─── Given entries

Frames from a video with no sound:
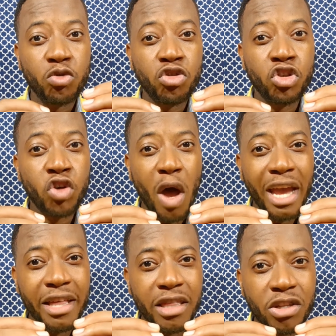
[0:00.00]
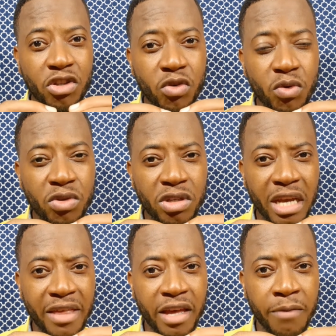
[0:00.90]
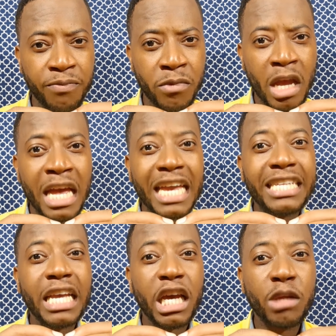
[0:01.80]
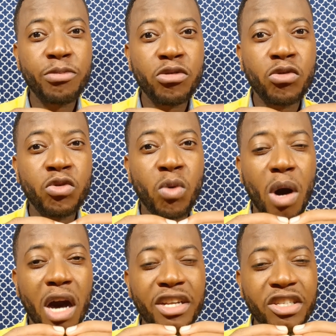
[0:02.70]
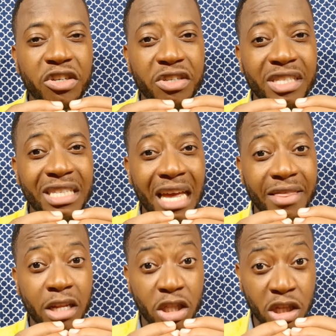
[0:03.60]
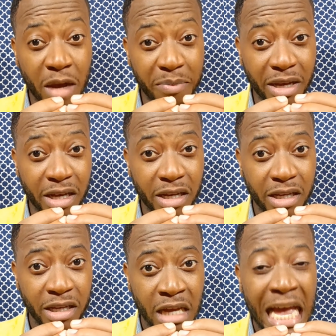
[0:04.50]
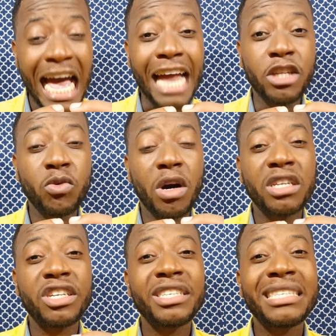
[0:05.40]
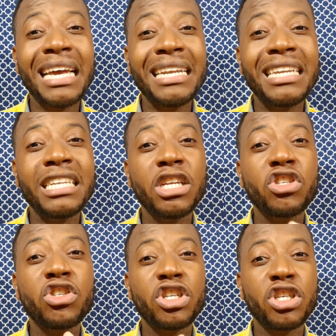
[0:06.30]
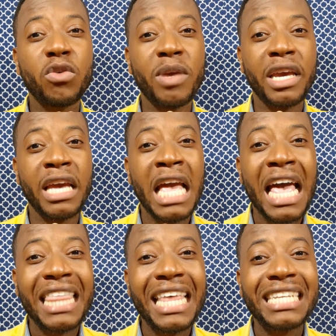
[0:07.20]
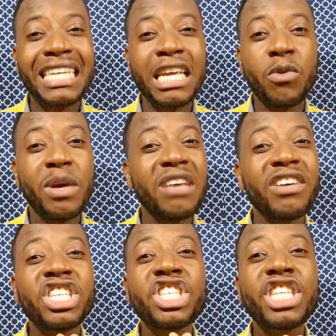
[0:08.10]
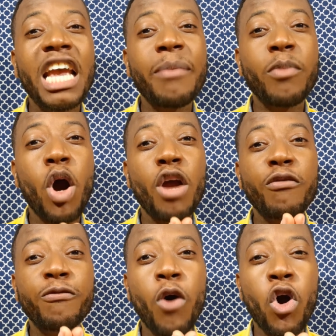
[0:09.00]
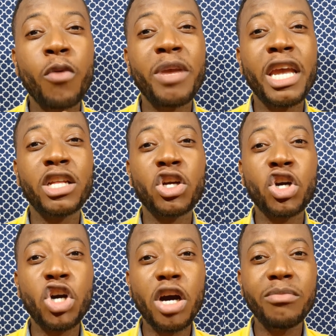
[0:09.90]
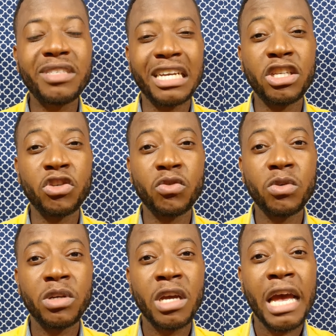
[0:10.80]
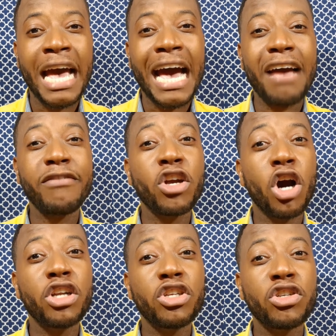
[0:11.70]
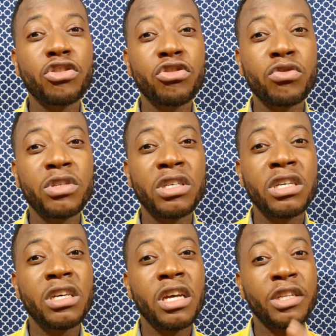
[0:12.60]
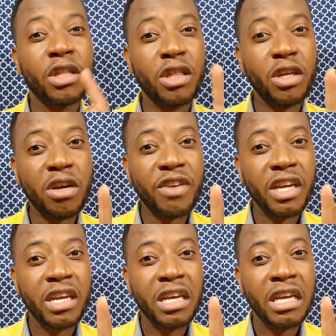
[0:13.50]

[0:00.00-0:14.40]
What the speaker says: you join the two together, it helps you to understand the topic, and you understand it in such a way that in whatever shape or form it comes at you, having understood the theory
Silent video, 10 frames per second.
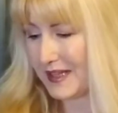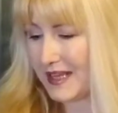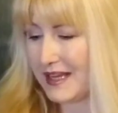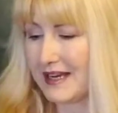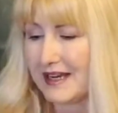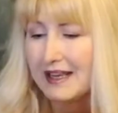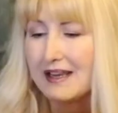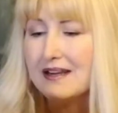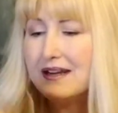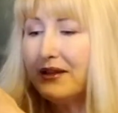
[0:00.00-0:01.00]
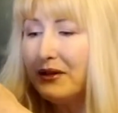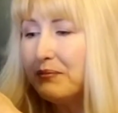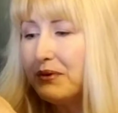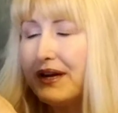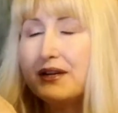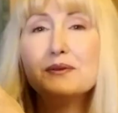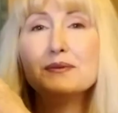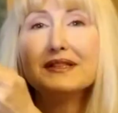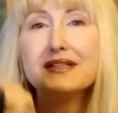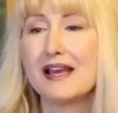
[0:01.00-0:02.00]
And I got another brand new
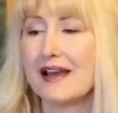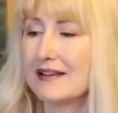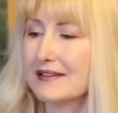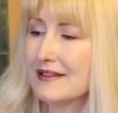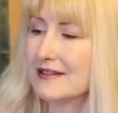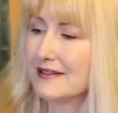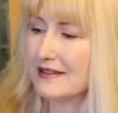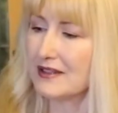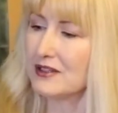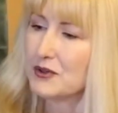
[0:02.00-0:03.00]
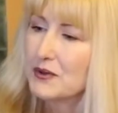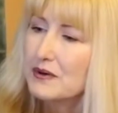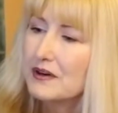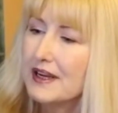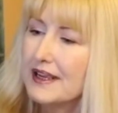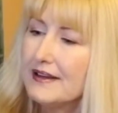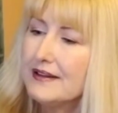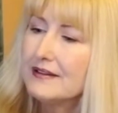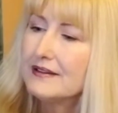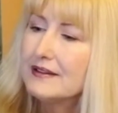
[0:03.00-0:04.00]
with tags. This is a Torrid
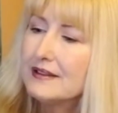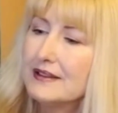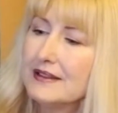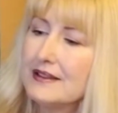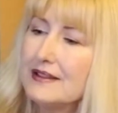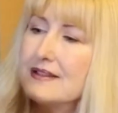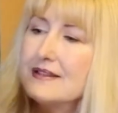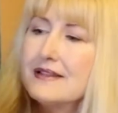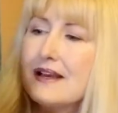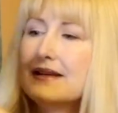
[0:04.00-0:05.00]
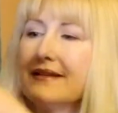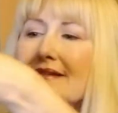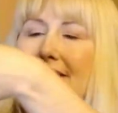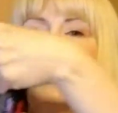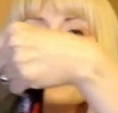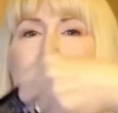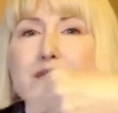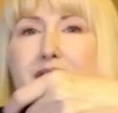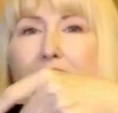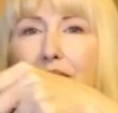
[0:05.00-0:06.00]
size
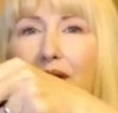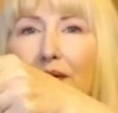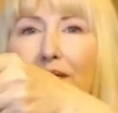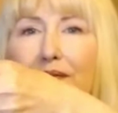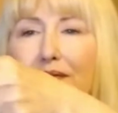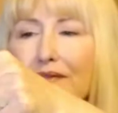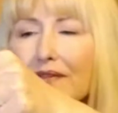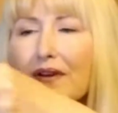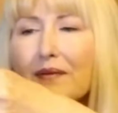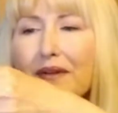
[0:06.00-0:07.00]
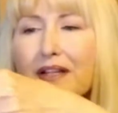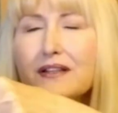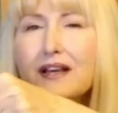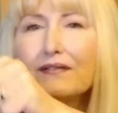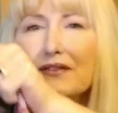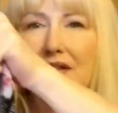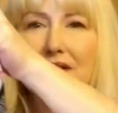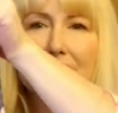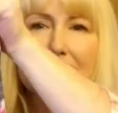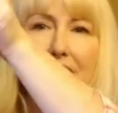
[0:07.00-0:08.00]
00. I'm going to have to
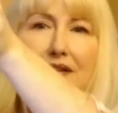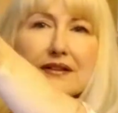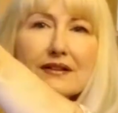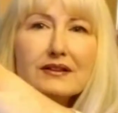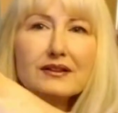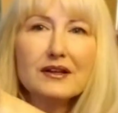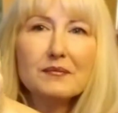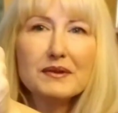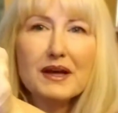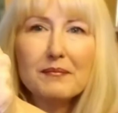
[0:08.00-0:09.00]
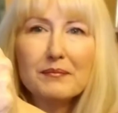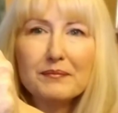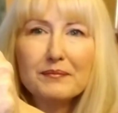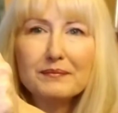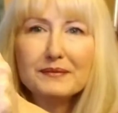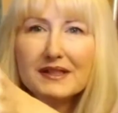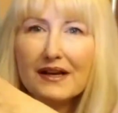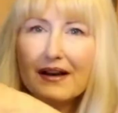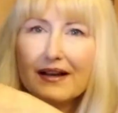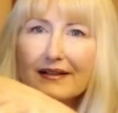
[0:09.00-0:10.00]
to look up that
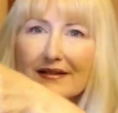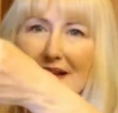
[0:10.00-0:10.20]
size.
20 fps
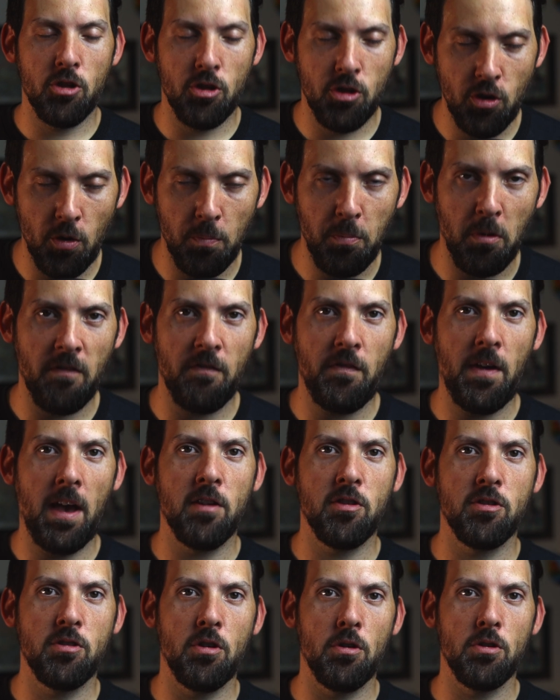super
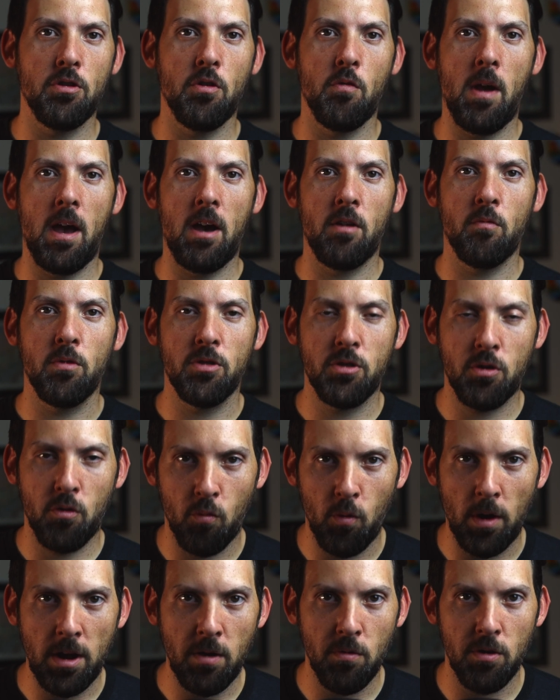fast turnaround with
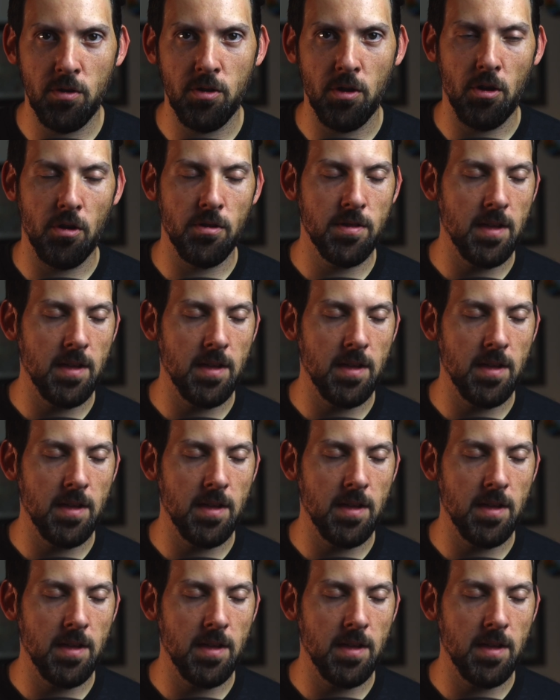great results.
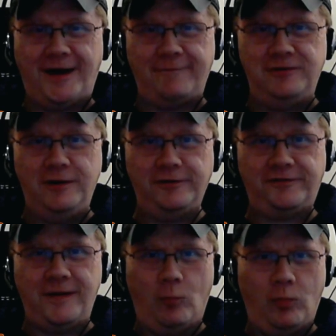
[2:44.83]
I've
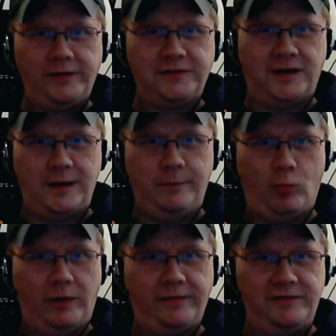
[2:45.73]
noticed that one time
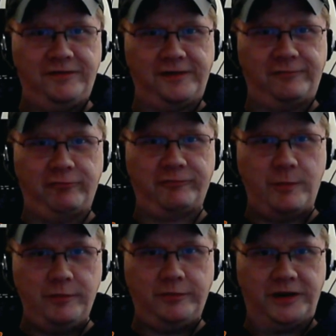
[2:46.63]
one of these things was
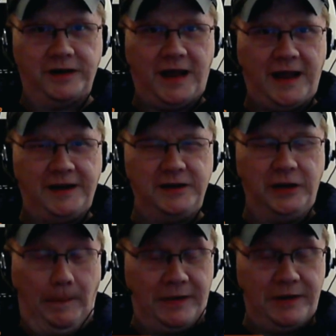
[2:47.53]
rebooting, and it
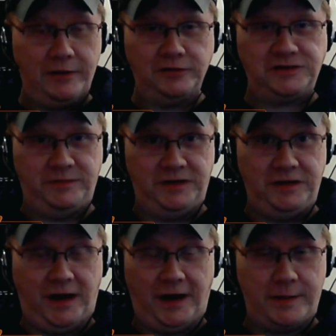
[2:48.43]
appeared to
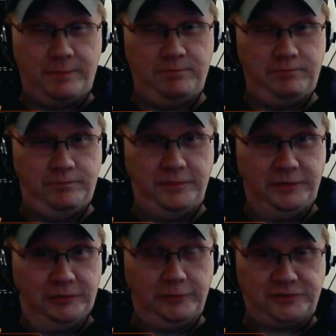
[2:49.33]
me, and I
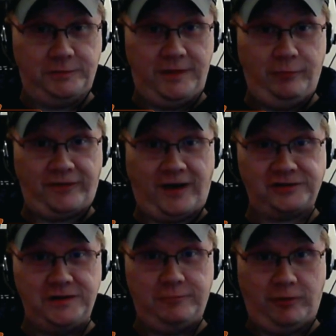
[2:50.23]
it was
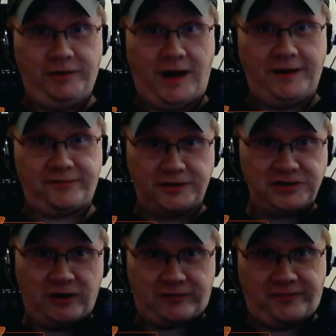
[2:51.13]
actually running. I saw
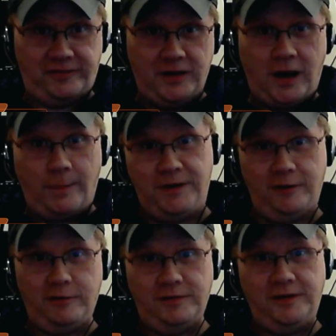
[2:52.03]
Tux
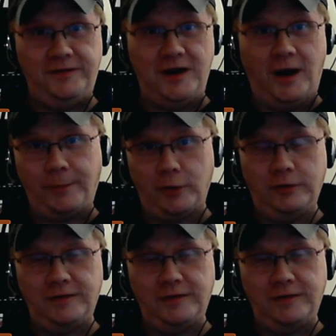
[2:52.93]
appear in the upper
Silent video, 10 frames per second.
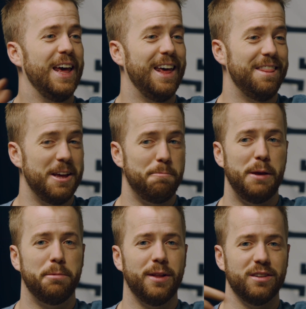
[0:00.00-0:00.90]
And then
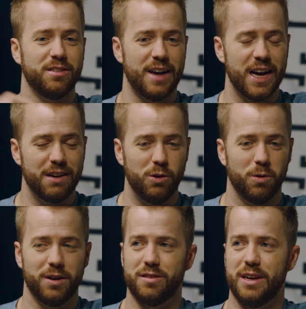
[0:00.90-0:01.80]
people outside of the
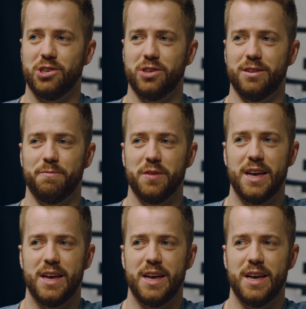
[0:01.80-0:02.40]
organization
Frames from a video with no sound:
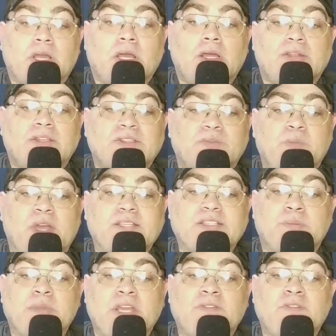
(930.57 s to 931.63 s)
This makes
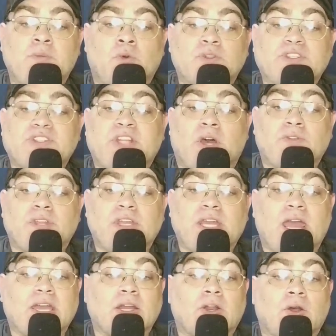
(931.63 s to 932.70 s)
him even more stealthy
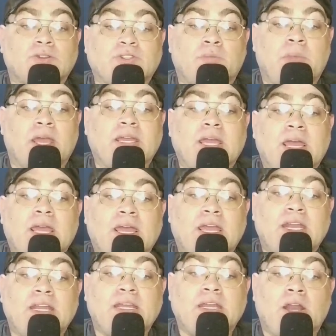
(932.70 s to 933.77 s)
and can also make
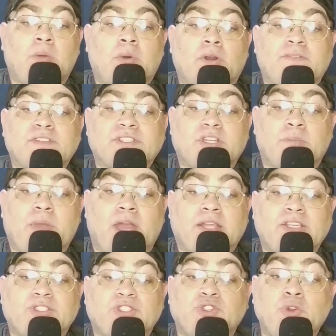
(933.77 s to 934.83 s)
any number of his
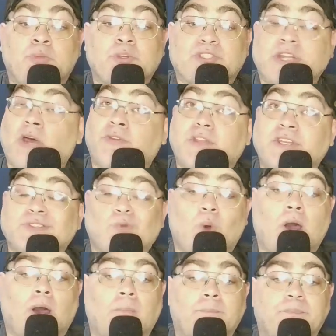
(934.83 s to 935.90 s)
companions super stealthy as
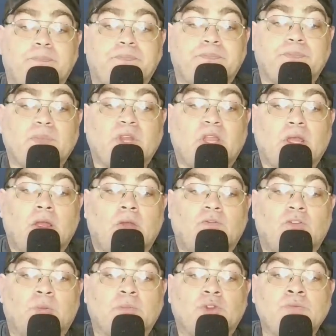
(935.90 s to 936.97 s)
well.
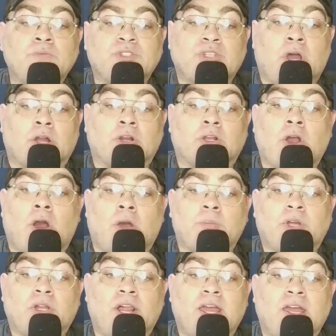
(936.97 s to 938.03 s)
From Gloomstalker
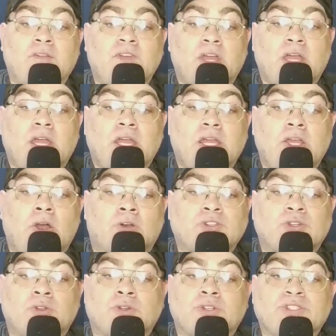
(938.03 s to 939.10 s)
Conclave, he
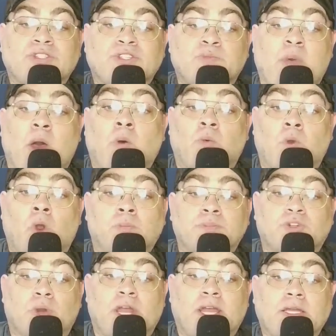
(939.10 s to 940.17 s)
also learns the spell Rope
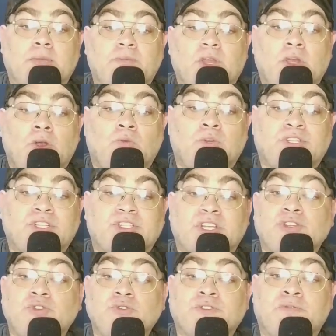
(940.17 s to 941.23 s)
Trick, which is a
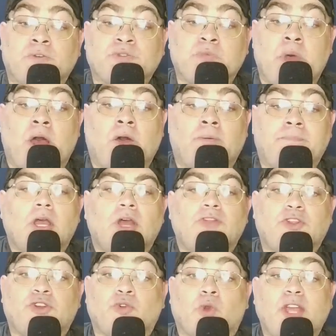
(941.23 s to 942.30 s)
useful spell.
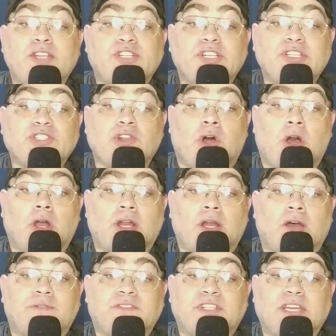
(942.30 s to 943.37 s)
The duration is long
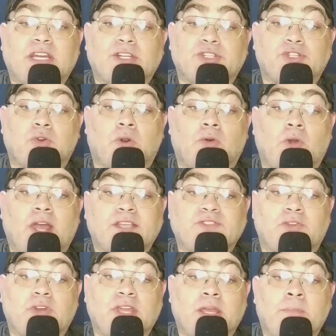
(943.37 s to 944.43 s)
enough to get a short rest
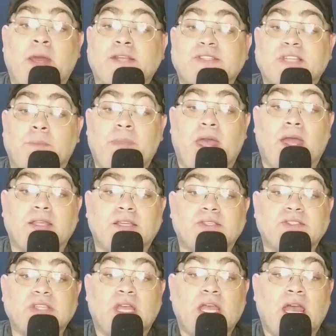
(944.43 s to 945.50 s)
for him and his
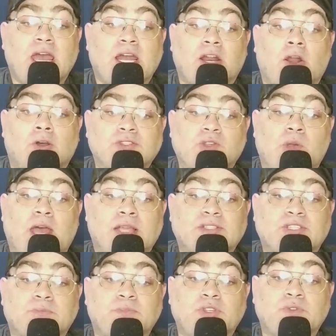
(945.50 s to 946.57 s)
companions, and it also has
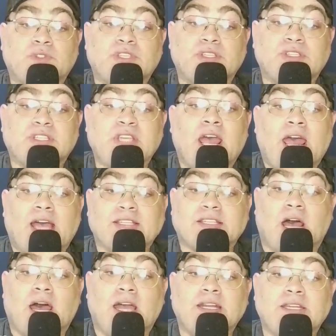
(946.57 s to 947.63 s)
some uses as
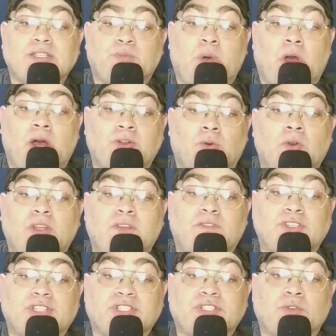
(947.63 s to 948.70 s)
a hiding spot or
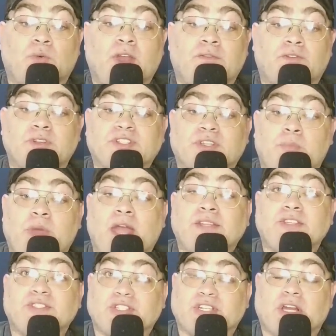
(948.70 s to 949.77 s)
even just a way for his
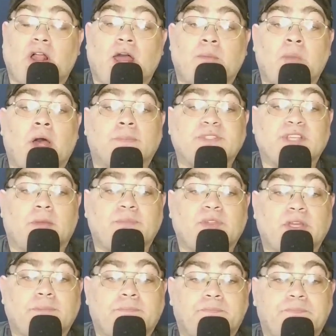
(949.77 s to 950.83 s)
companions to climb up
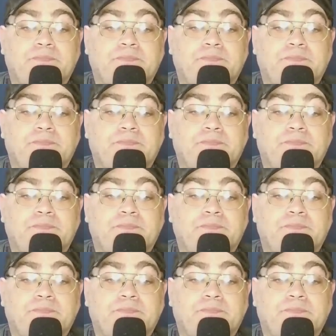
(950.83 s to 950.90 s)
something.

──────

● Problem details: Every line of the listing above is to be retyped exactly, but the pictures are to be dropped.

● Problem solution:
Frames from a video with no sound:
[0:00.00]
[0:00.90]
[0:01.80]
[0:02.70]
[0:03.60]
[0:04.50]
[0:05.40]
[0:06.30]
[0:07.20]
[0:08.10]
[0:09.00]
[0:09.90]
[0:10.80]
[0:11.70]
[0:12.60]
[0:13.50]

[0:00.00-0:14.40]
What the speaker says: you join the two together, it helps you to understand the topic, and you understand it in such a way that in whatever shape or form it comes at you, having understood the theory
Silent video, 10 frames per second.
[0:00.00-0:01.00]
[0:01.00-0:02.00]
And I got another brand new
[0:02.00-0:03.00]
[0:03.00-0:04.00]
with tags. This is a Torrid
[0:04.00-0:05.00]
[0:05.00-0:06.00]
size
[0:06.00-0:07.00]
[0:07.00-0:08.00]
00. I'm going to have to
[0:08.00-0:09.00]
[0:09.00-0:10.00]
to look up that
[0:10.00-0:10.20]
size.
20 fps
super
fast turnaround with
great results.
[2:44.83]
I've
[2:45.73]
noticed that one time
[2:46.63]
one of these things was
[2:47.53]
rebooting, and it
[2:48.43]
appeared to
[2:49.33]
me, and I
[2:50.23]
it was
[2:51.13]
actually running. I saw
[2:52.03]
Tux
[2:52.93]
appear in the upper
Silent video, 10 frames per second.
[0:00.00-0:00.90]
And then
[0:00.90-0:01.80]
people outside of the
[0:01.80-0:02.40]
organization
Frames from a video with no sound:
(930.57 s to 931.63 s)
This makes
(931.63 s to 932.70 s)
him even more stealthy
(932.70 s to 933.77 s)
and can also make
(933.77 s to 934.83 s)
any number of his
(934.83 s to 935.90 s)
companions super stealthy as
(935.90 s to 936.97 s)
well.
(936.97 s to 938.03 s)
From Gloomstalker
(938.03 s to 939.10 s)
Conclave, he
(939.10 s to 940.17 s)
also learns the spell Rope
(940.17 s to 941.23 s)
Trick, which is a
(941.23 s to 942.30 s)
useful spell.
(942.30 s to 943.37 s)
The duration is long
(943.37 s to 944.43 s)
enough to get a short rest
(944.43 s to 945.50 s)
for him and his
(945.50 s to 946.57 s)
companions, and it also has
(946.57 s to 947.63 s)
some uses as
(947.63 s to 948.70 s)
a hiding spot or
(948.70 s to 949.77 s)
even just a way for his
(949.77 s to 950.83 s)
companions to climb up
(950.83 s to 950.90 s)
something.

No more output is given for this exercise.